Characterization of Streptomyces piniterrae sp. nov. and Identification of the Putative Gene Cluster Encoding the Biosynthesis of Heliquinomycins.

A novel actinomycete producing heliquinomycin and 9'-methoxy-heliquinomycin, designated strain jys28T, was isolated from rhizosphere soil of Pinus yunnanensis and characterized using a polyphasic approach. The strain had morphological characteristics and chemotaxonomic properties identical to those of members of the genus Streptomyces. It formed spiral chains of spores with spiny surfaces. The menaquinones detected were MK-9(H6), MK-9(H8) and MK-9(H4). The major fatty acids were iso-C16:0, C15:0, C16:1ω7с and anteiso-C15:0. The phospholipids were diphosphatidylglycerol, phosphatidylmethylethanolamine, phosphatidylethanolamine and phosphatidylinositol mannoside. The DNA G + C content of the draft genome sequence, consisting of 8.5 Mbp, was 70.6%. Analysis of the 16S rRNA gene sequence showed that strain jys28T belongs to the genus Streptomyces with the highest sequence similarities to Streptomyces chattanoogensis NBRC 13058T (99.2%) and Streptomyces lydicus DSM 40002T (99.2%) and phylogenetically clustered with them. Multilocus sequence analysis based on five other house-keeping genes (atpD, gyrB, rpoB, recA and trpB) and the low level of DNA-DNA relatedness and phenotypic differences allowed the novel isolate to be differentiated from its most closely related strains.
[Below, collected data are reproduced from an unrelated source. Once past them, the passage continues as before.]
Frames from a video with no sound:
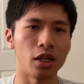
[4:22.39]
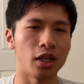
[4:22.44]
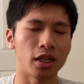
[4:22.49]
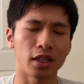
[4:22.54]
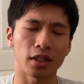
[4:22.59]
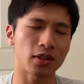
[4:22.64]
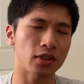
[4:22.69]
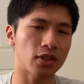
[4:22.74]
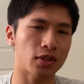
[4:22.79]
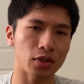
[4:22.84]

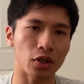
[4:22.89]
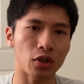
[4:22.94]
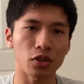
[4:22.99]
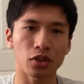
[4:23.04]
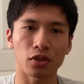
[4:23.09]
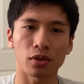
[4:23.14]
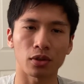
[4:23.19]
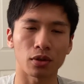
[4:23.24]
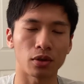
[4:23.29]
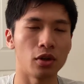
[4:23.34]
And this is
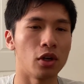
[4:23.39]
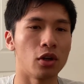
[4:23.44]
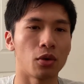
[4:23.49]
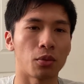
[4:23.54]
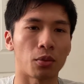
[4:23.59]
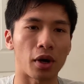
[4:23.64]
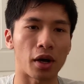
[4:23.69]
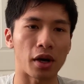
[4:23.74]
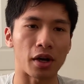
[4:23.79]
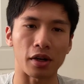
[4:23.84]
also
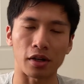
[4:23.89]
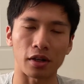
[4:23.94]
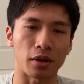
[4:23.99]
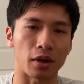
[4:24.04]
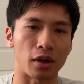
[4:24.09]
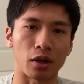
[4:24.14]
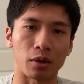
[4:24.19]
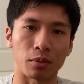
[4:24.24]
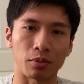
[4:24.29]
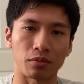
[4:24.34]
why
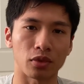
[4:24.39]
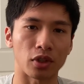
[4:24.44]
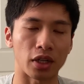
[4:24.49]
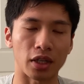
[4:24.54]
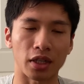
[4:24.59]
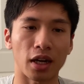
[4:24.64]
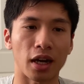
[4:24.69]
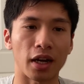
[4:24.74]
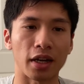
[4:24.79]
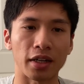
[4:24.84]
um,
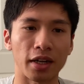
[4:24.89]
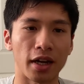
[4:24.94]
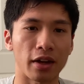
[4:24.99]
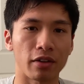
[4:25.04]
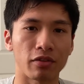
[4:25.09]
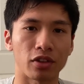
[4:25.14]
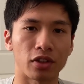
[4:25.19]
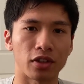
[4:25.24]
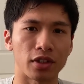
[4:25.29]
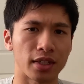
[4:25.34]
like I
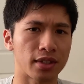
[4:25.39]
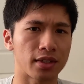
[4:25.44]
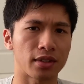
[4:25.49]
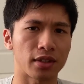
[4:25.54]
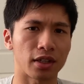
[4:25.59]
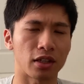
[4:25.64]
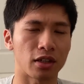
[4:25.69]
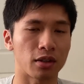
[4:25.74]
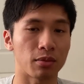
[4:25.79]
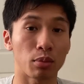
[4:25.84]
haven't
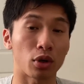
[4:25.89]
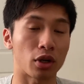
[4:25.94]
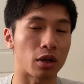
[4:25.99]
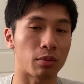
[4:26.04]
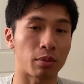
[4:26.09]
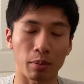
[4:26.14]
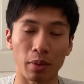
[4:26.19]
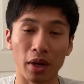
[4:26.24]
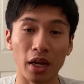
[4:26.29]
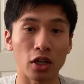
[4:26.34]
uh, put up
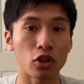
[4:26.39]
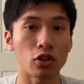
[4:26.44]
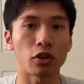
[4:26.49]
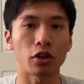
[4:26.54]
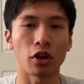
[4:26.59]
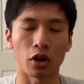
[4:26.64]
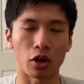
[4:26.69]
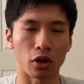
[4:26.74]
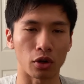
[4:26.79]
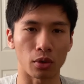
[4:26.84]
a
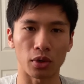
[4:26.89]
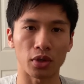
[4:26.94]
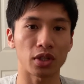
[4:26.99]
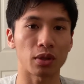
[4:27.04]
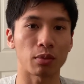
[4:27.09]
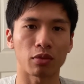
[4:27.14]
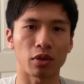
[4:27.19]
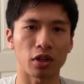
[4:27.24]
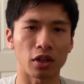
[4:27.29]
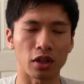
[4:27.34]
Patreon or
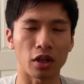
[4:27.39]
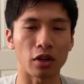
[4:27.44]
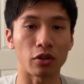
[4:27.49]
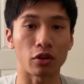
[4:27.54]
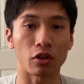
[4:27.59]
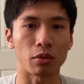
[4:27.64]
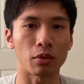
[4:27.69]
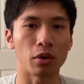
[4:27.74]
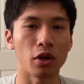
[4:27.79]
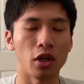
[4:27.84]
something
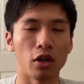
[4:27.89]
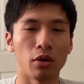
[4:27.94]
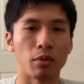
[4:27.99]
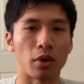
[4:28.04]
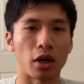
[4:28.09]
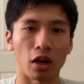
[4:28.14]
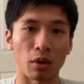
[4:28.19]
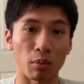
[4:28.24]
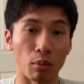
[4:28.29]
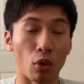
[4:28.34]
other
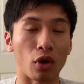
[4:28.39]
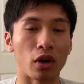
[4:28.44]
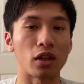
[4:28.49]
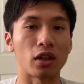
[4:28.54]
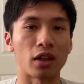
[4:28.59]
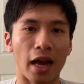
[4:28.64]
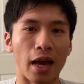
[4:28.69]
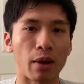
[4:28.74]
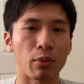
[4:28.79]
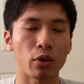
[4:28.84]
uh, more
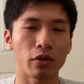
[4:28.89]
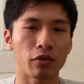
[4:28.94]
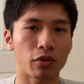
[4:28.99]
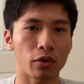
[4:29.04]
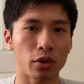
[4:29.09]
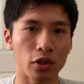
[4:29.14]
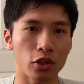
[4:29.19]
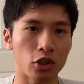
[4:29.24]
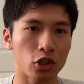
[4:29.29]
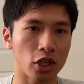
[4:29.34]
elaborate for
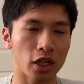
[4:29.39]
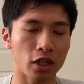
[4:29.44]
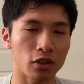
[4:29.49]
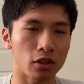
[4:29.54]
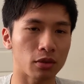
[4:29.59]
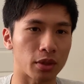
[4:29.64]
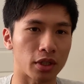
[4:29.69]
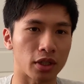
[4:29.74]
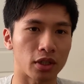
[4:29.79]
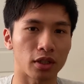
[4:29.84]
this channel
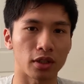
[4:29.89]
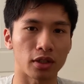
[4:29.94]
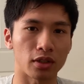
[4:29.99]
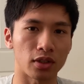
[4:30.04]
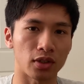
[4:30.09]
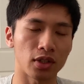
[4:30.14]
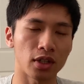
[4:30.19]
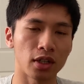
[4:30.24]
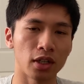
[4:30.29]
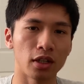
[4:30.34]

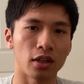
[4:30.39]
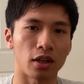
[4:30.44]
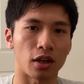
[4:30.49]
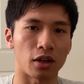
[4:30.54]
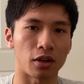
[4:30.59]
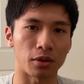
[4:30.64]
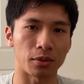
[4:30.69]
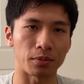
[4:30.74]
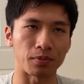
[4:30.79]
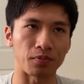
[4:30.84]
because
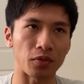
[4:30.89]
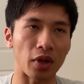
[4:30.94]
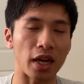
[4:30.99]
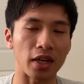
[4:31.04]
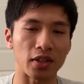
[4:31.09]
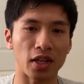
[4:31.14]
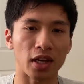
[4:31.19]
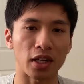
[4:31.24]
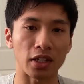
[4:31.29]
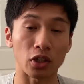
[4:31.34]
um,
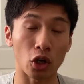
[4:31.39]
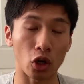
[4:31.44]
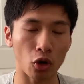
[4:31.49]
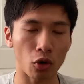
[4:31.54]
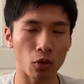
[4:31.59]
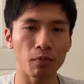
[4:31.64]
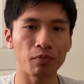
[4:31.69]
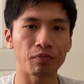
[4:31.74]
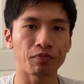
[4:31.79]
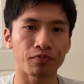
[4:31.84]
as I
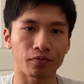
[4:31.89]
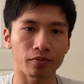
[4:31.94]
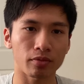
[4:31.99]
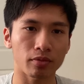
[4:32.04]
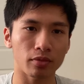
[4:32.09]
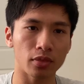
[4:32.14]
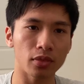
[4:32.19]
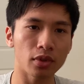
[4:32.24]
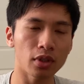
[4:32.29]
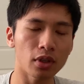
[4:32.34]
go,
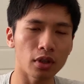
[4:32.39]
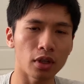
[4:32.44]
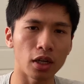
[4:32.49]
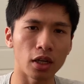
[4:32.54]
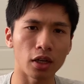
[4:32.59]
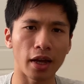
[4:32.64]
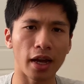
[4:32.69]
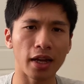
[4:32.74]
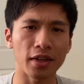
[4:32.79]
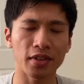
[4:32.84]
uh,
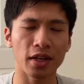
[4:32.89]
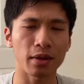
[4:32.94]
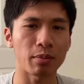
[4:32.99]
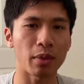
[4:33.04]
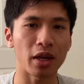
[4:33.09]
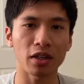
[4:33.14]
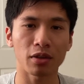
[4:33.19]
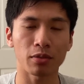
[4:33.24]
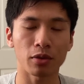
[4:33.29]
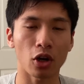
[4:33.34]
as I
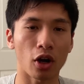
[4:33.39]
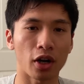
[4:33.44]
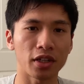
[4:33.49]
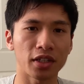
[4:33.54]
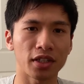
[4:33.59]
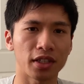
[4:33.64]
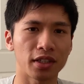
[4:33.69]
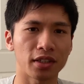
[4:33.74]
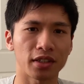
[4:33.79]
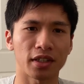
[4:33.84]
make
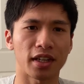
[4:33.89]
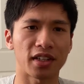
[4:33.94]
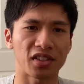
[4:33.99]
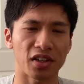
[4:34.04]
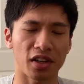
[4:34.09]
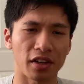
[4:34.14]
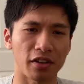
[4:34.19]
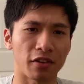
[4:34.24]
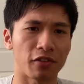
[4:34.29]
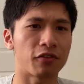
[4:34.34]
content and as
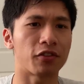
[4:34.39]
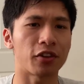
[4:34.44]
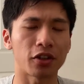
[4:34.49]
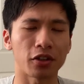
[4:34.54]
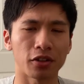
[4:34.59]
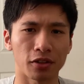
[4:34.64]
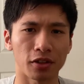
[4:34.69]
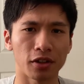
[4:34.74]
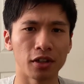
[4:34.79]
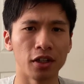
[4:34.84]
I
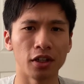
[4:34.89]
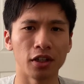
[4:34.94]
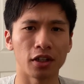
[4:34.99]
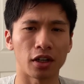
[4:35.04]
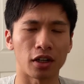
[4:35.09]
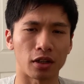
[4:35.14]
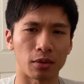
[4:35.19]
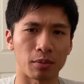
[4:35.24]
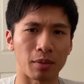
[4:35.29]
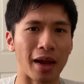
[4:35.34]
feel
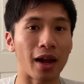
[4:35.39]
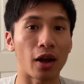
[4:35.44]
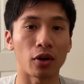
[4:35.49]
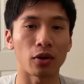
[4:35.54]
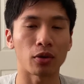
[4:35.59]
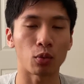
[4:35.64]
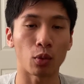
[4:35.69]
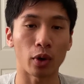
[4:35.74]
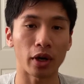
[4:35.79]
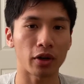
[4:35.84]
um, how
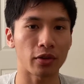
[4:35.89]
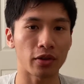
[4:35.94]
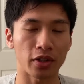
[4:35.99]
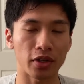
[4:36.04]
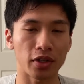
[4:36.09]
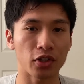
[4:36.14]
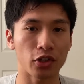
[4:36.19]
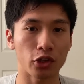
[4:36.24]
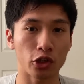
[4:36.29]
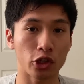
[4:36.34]
where
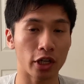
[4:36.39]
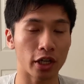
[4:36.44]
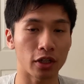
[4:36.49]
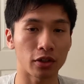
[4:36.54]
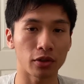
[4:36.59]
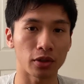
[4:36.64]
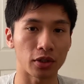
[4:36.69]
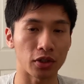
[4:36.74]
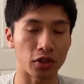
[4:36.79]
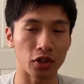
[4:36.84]
this
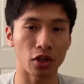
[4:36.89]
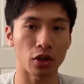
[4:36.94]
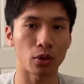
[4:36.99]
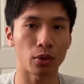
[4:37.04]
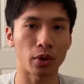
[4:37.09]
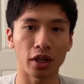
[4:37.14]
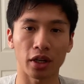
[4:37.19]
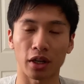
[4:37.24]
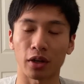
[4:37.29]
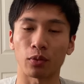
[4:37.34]
channel is
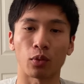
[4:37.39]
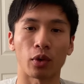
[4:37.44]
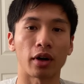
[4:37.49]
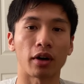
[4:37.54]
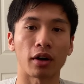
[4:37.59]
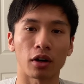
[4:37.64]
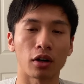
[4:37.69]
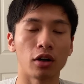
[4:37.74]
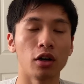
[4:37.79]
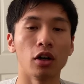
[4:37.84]
going and
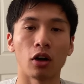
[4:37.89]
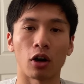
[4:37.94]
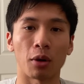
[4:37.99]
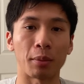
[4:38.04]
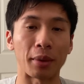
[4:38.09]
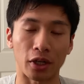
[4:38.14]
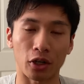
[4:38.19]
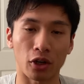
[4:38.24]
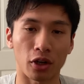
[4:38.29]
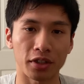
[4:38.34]
where all
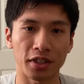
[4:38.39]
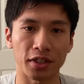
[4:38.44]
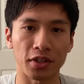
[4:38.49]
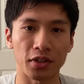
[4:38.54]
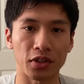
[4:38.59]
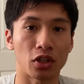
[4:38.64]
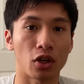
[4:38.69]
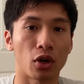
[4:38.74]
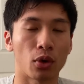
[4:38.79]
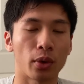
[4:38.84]
my content
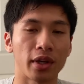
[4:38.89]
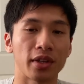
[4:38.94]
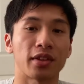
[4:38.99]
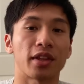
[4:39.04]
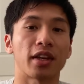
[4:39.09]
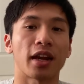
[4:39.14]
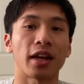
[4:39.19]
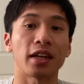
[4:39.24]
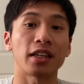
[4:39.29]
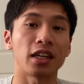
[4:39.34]
is going,
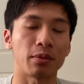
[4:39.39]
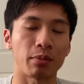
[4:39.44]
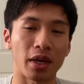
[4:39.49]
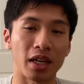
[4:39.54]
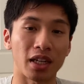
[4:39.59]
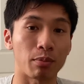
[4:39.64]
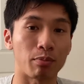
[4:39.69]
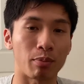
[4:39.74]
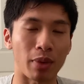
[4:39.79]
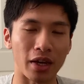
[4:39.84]
then I can
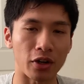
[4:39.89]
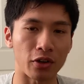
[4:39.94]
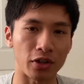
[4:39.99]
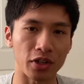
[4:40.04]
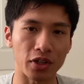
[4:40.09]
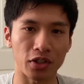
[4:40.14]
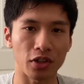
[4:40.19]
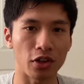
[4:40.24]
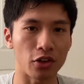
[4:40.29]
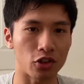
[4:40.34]
make a better
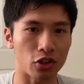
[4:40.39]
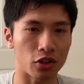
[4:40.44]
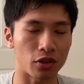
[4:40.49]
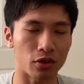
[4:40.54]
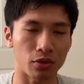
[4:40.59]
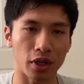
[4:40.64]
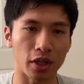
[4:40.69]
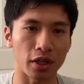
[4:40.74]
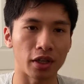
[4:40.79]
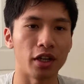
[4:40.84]
decision,
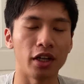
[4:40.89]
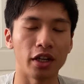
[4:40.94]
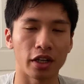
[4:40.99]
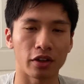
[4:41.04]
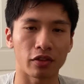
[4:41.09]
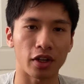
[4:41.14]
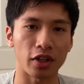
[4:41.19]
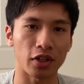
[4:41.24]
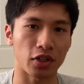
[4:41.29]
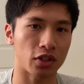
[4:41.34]
right?
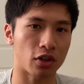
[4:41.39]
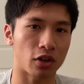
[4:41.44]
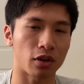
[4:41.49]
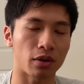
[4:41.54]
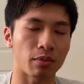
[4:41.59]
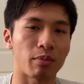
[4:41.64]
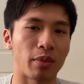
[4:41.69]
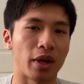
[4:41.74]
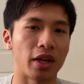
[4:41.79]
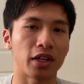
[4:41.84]
If I
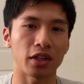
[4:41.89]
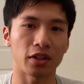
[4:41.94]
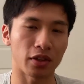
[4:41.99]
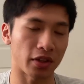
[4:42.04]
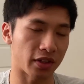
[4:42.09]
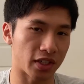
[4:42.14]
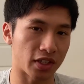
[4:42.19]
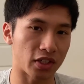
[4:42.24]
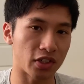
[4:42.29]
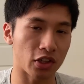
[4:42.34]
start making the
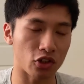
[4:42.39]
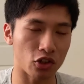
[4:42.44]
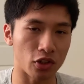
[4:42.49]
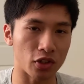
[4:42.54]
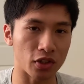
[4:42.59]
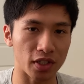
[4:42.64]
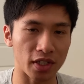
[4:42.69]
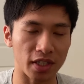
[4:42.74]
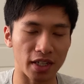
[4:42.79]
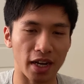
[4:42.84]

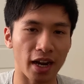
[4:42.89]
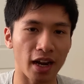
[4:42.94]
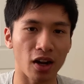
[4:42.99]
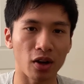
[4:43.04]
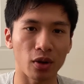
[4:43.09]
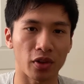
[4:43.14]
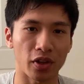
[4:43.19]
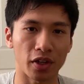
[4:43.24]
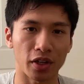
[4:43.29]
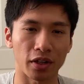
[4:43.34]
decisions
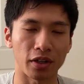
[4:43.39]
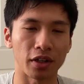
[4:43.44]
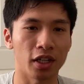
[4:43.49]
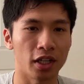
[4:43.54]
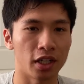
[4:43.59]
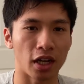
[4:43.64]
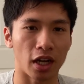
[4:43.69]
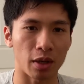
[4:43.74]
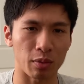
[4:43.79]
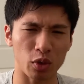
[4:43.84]
now, then
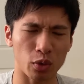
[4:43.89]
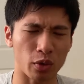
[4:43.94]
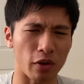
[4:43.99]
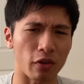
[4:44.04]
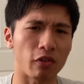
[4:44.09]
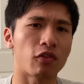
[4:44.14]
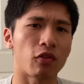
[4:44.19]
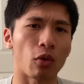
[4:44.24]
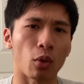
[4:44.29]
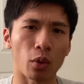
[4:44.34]
I'm sort of
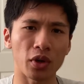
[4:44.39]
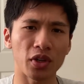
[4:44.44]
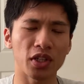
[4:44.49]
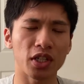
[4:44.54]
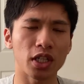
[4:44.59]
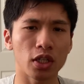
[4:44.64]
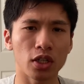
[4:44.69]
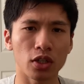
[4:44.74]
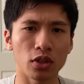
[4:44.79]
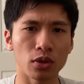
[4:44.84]

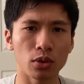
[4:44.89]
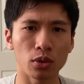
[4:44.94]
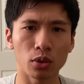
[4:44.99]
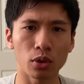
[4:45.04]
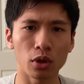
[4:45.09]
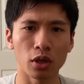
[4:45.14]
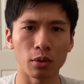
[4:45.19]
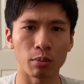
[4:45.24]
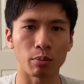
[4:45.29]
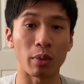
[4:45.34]
forced
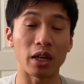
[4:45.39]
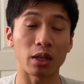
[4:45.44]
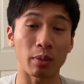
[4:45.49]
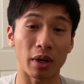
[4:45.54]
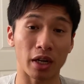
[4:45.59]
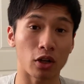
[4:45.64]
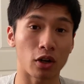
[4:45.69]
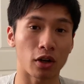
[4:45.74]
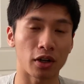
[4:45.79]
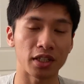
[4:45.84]
to make my
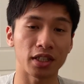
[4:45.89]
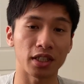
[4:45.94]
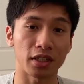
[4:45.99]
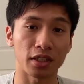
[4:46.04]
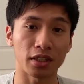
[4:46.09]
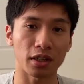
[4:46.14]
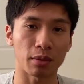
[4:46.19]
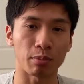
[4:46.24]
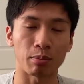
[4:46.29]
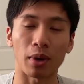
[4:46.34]

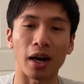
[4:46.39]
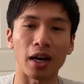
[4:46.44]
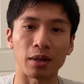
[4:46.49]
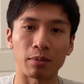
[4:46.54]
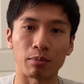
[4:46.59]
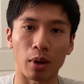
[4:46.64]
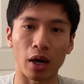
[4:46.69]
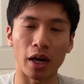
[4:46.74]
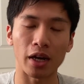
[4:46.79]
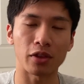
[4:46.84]
content
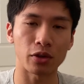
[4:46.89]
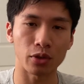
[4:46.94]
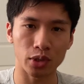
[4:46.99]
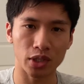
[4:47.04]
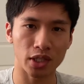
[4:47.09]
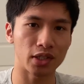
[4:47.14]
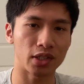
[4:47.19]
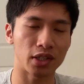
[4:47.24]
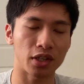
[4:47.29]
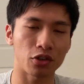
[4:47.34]
abide by those
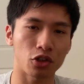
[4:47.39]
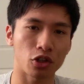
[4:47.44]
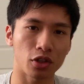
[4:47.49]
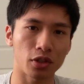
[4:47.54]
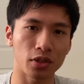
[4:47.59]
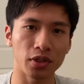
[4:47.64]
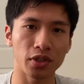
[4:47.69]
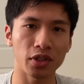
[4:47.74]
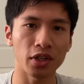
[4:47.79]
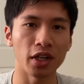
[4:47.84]

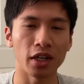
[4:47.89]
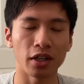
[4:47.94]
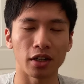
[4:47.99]
decisions.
Therefore, the strain is concluded to represent a novel species of the genus Streptomyces, for which the name Streptomyces piniterrae sp. nov. is proposed. Furthermore, the putative biosynthetic gene cluster of heliquinomycins was identified and the biosynthetic pathway was discussed. The type strain is jys28T (=CCTCC AA 2018051T =DSM 109823T).

1. Introduction

Actinobacteria has been the most fruitful source of microorganisms for all types of bioactive metabolites, including antibiotics, immunosuppressive agents, antitumor agents, and enzymes [1]. Actinobacteria belonging to the genus Streptomyces, in particular, are excellent producers. Multiple structural types of antibiotics, including amino glycosides, chloramphenicol, tetracyclines, macrolides and β-lactams, have been isolated from cultures of this genus [2]. During our continuous efforts to discover new or bioactive natural products from actinobacteria, we have reported the chemical studies of Streptomyces piniterrae jys28T isolated from rhizosphere soil of Pinus yunnanensis, and identified heliquinomycin and its new analogue, 9’-methoxy-heliquinomycin [3].
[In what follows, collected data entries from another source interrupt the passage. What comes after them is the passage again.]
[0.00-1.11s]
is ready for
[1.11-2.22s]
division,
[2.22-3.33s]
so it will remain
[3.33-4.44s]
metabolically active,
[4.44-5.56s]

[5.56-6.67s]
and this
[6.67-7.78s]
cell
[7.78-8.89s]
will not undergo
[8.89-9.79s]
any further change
Since the initial isolation and discovery of rubromycins in 1953 from Streptomyces collinus, more abundant compounds of rubromycin family, including purpuromycin, griseorhodins and heliquinomycins, have been identified by the end of the 20th century [4,5,6,7]. Multitude of them exhibit different activities on microbial inhibition, cytotoxicity, DNA helicases inhibition, telomerase inhibition or HIV reverse transcriptase inhibition, which implied the possibility of rubromycin family as potential medicinal chemistry precursors [8,9,10]. Besides the diverse bioactivity, the complex intriguing spiroketal core of rubromycins has attracted the attention of several research groups for chemical synthesis and biosynthesis studies. Several total synthesis strategies have been successfully established for rubromycin compounds, whereas, the biosynthetic conversions of rubromycins still exist a lot uncertainties [11,12,13,14,15]. With the clear recognition of biosynthetic gene clusters of rubromycins, further studies of the individual enzymes are required to determine the exact biosynthetic pathway.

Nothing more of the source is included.